Extracted entries:
┌──

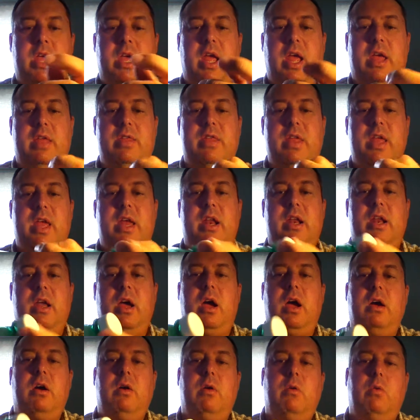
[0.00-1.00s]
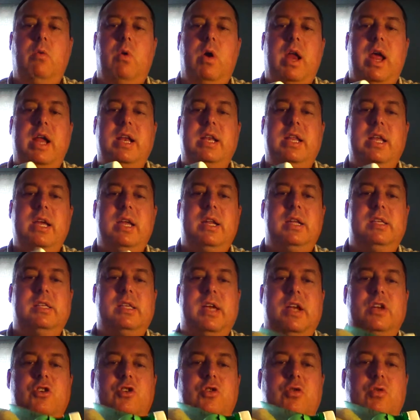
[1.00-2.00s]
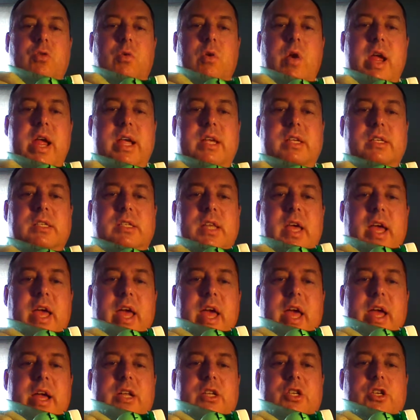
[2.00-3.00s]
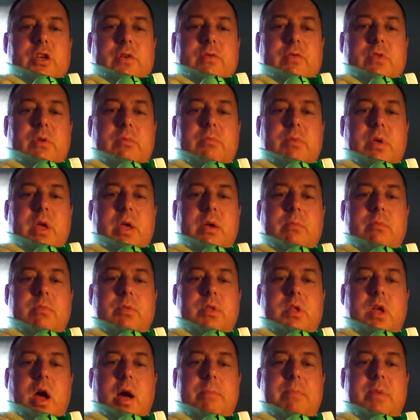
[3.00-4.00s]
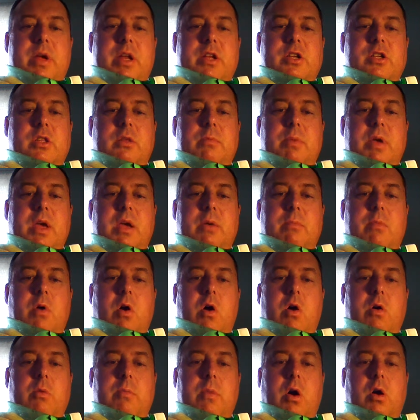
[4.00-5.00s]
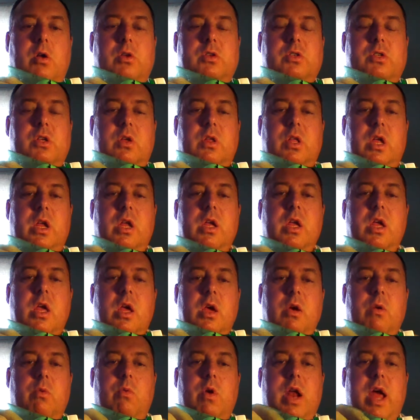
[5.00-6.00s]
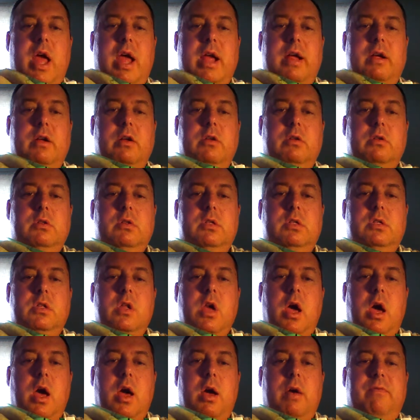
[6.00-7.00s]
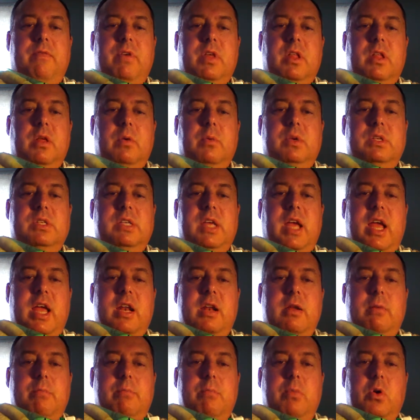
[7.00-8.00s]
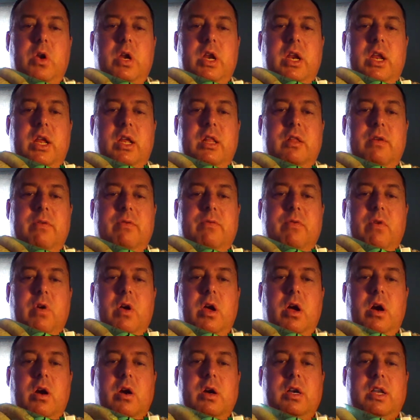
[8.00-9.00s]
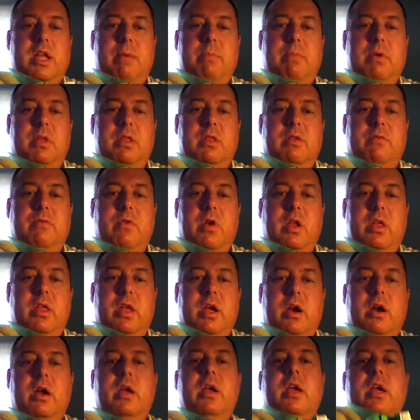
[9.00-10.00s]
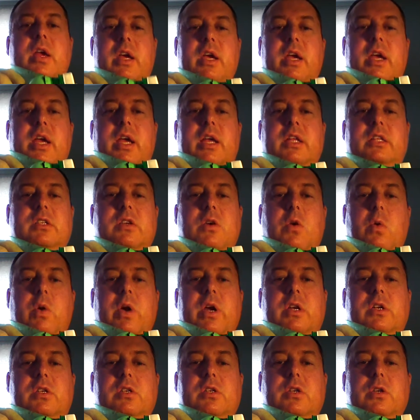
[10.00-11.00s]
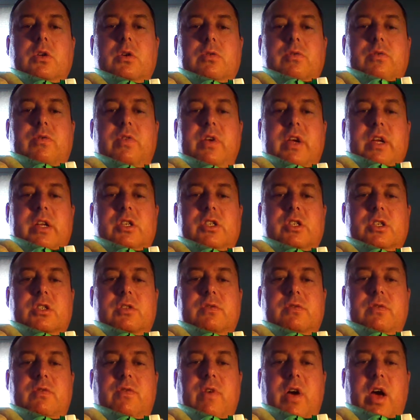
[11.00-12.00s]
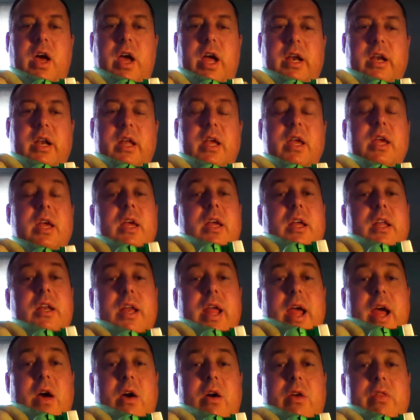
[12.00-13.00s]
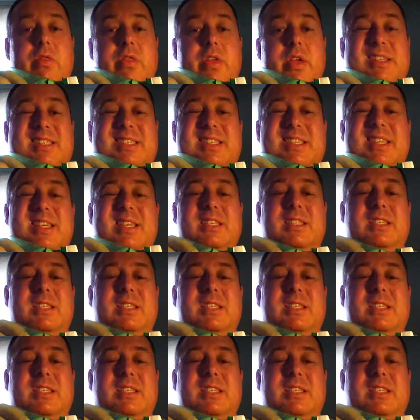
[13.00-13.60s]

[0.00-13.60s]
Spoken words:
and then what I did is I traced the edge of the top edge of the ping pong ball so that when I fill it with sand and put it in the front or tape it in the front of there, it's going to fit just fine. Now on this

└──

Problem to work on: Output the records above character for character, but leave each image out.

Response:
[0.00-1.00s]
[1.00-2.00s]
[2.00-3.00s]
[3.00-4.00s]
[4.00-5.00s]
[5.00-6.00s]
[6.00-7.00s]
[7.00-8.00s]
[8.00-9.00s]
[9.00-10.00s]
[10.00-11.00s]
[11.00-12.00s]
[12.00-13.00s]
[13.00-13.60s]

[0.00-13.60s]
Spoken words:
and then what I did is I traced the edge of the top edge of the ping pong ball so that when I fill it with sand and put it in the front or tape it in the front of there, it's going to fit just fine. Now on this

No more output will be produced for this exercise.